SOURCE MATERIAL START
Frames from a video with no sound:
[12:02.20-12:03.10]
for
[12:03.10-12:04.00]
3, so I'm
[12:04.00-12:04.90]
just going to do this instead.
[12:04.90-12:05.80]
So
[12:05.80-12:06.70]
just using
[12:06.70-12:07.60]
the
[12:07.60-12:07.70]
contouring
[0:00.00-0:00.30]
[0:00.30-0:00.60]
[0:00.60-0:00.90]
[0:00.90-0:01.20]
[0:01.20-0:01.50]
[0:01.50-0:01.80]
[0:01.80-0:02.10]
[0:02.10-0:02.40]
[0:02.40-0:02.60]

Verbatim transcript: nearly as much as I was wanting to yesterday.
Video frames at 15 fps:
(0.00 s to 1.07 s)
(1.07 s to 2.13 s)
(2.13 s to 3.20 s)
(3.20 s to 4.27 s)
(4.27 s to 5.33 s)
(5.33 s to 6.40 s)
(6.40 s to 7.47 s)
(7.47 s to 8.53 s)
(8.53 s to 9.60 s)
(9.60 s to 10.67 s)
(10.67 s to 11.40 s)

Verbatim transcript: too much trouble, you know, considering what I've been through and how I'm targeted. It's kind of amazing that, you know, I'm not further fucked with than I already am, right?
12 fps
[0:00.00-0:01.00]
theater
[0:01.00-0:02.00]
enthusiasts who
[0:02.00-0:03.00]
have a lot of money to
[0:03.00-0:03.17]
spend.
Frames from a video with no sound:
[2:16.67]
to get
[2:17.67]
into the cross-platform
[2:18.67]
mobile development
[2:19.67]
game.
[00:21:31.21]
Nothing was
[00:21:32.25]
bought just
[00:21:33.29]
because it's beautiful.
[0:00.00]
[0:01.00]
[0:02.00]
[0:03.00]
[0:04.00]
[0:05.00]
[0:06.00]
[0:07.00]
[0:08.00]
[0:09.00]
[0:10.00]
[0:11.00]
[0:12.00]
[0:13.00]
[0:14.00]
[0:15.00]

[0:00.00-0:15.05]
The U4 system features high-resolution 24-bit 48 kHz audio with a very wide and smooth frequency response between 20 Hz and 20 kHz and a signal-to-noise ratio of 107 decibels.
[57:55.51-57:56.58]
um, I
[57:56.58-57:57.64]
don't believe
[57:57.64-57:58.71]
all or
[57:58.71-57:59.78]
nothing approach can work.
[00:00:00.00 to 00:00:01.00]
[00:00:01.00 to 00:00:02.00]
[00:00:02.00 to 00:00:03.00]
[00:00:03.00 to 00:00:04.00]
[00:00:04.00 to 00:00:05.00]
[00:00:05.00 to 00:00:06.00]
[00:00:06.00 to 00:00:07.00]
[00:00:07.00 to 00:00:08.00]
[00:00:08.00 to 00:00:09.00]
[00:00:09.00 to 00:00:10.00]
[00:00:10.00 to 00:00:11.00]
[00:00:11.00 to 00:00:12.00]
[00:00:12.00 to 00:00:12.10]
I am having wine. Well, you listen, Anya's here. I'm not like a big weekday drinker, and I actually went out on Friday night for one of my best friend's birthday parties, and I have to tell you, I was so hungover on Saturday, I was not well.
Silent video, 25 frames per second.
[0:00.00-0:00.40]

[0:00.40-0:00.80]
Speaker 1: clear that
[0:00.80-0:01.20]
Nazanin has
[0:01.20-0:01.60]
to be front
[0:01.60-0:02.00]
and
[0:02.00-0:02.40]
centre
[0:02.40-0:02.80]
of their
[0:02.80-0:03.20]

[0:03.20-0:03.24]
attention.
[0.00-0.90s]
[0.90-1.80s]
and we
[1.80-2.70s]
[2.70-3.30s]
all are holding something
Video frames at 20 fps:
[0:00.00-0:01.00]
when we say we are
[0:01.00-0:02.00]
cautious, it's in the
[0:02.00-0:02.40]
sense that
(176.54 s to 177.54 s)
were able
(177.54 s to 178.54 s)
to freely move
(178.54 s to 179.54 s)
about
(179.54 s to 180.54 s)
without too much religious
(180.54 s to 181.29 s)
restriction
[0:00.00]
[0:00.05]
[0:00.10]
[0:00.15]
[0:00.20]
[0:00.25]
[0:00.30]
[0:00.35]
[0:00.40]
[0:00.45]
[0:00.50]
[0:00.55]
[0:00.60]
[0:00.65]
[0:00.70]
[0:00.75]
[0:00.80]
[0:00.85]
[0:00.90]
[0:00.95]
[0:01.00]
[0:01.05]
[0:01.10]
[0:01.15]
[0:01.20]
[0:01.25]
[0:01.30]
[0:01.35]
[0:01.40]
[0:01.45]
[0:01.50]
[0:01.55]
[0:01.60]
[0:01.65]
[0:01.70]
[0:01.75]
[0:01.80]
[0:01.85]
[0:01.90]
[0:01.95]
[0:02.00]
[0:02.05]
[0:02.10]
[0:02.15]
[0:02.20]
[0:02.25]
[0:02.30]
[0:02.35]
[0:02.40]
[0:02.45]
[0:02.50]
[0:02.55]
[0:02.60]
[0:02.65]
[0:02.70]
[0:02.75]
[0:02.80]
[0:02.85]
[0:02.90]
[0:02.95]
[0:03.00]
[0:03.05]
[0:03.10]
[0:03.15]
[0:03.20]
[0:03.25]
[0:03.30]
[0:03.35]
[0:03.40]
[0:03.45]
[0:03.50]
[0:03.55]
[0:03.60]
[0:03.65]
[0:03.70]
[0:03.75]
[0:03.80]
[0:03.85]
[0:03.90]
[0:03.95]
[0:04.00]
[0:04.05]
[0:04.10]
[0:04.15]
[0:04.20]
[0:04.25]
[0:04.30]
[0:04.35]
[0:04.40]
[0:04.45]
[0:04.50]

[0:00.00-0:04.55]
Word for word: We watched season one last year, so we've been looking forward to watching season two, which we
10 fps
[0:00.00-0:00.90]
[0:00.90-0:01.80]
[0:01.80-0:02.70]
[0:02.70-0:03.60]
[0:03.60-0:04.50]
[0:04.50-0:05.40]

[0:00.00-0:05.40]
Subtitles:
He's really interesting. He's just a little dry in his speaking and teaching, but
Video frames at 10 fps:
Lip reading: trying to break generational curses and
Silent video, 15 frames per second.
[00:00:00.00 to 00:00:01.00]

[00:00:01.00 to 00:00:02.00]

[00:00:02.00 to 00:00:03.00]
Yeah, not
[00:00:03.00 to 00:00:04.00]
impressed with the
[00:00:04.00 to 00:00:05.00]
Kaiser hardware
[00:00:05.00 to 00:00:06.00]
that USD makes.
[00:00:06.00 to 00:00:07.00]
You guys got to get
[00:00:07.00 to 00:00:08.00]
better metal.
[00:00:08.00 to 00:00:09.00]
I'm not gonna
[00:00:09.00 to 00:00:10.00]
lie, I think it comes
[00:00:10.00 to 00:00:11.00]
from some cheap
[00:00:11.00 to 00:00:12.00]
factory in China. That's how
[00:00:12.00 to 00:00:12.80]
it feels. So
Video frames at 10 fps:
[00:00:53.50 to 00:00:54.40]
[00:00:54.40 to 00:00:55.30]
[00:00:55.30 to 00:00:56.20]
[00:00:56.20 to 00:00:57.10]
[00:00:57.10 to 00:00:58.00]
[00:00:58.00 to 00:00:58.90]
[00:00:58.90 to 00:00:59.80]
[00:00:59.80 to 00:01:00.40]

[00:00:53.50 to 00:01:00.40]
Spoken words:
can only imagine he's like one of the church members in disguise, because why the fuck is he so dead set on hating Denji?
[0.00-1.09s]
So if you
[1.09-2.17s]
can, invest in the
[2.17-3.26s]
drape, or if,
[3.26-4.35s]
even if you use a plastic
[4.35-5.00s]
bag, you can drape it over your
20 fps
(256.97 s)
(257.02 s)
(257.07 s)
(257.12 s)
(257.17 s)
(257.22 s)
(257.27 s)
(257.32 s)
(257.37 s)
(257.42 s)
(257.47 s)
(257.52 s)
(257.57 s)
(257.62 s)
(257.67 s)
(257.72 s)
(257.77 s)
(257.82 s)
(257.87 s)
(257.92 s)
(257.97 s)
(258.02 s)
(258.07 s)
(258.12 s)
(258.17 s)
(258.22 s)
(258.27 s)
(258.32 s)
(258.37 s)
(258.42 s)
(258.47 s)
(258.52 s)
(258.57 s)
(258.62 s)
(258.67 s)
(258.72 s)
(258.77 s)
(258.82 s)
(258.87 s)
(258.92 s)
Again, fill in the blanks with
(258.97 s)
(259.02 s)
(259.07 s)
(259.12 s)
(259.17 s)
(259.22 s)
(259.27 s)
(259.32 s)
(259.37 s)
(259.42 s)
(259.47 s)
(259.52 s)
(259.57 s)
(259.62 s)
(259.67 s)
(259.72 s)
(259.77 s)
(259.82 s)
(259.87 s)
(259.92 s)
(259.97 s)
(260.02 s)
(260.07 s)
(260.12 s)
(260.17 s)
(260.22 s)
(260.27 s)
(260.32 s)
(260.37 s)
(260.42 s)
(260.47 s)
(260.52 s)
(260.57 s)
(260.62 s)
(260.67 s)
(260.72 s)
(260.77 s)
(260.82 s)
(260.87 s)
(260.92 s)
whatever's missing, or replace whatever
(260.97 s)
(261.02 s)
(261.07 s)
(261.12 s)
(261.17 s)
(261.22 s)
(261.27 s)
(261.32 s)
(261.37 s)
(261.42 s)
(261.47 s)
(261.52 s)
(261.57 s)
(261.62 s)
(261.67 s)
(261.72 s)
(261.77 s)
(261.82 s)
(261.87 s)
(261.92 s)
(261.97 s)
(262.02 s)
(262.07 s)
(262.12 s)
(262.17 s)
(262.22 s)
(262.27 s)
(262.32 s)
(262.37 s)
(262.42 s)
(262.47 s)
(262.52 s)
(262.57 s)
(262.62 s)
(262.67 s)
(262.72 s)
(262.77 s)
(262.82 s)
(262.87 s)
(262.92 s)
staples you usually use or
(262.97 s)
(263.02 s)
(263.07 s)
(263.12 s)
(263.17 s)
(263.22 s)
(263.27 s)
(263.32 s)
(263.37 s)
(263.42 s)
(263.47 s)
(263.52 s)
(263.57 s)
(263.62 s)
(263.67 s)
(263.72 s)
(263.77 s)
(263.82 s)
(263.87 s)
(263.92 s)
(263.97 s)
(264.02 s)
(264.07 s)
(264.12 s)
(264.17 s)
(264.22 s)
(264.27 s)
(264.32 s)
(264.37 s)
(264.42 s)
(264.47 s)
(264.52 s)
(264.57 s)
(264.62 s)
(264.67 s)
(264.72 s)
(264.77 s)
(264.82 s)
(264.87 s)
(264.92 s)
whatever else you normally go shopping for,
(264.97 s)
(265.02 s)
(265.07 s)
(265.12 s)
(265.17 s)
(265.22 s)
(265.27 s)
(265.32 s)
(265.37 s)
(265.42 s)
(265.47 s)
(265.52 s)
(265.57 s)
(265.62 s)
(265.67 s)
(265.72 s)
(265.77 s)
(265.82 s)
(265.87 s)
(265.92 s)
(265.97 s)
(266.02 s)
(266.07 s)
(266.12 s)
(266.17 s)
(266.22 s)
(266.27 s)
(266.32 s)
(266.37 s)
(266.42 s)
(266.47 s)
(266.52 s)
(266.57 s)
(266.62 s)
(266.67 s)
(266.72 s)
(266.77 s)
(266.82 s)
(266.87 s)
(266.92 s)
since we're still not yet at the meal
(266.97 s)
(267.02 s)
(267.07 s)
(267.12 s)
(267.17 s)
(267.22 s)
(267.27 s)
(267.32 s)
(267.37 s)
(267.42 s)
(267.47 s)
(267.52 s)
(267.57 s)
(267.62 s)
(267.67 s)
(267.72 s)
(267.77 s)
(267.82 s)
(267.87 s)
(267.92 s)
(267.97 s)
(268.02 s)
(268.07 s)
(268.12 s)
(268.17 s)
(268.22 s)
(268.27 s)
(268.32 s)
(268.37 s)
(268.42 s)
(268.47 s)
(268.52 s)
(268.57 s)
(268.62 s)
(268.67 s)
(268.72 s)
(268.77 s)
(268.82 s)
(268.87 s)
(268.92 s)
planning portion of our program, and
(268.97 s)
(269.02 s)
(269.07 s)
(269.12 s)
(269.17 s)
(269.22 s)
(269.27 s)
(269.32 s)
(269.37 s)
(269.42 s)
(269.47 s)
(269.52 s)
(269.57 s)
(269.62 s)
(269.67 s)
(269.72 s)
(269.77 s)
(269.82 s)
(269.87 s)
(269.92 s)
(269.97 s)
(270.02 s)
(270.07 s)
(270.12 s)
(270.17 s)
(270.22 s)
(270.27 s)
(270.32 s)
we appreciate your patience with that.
SOURCE MATERIAL END
◆ PROMPT:
How many lines of the entries include the string "Verbatim"? Answer with a number and no other words.

◆ EXERCISE RESPONSE:
2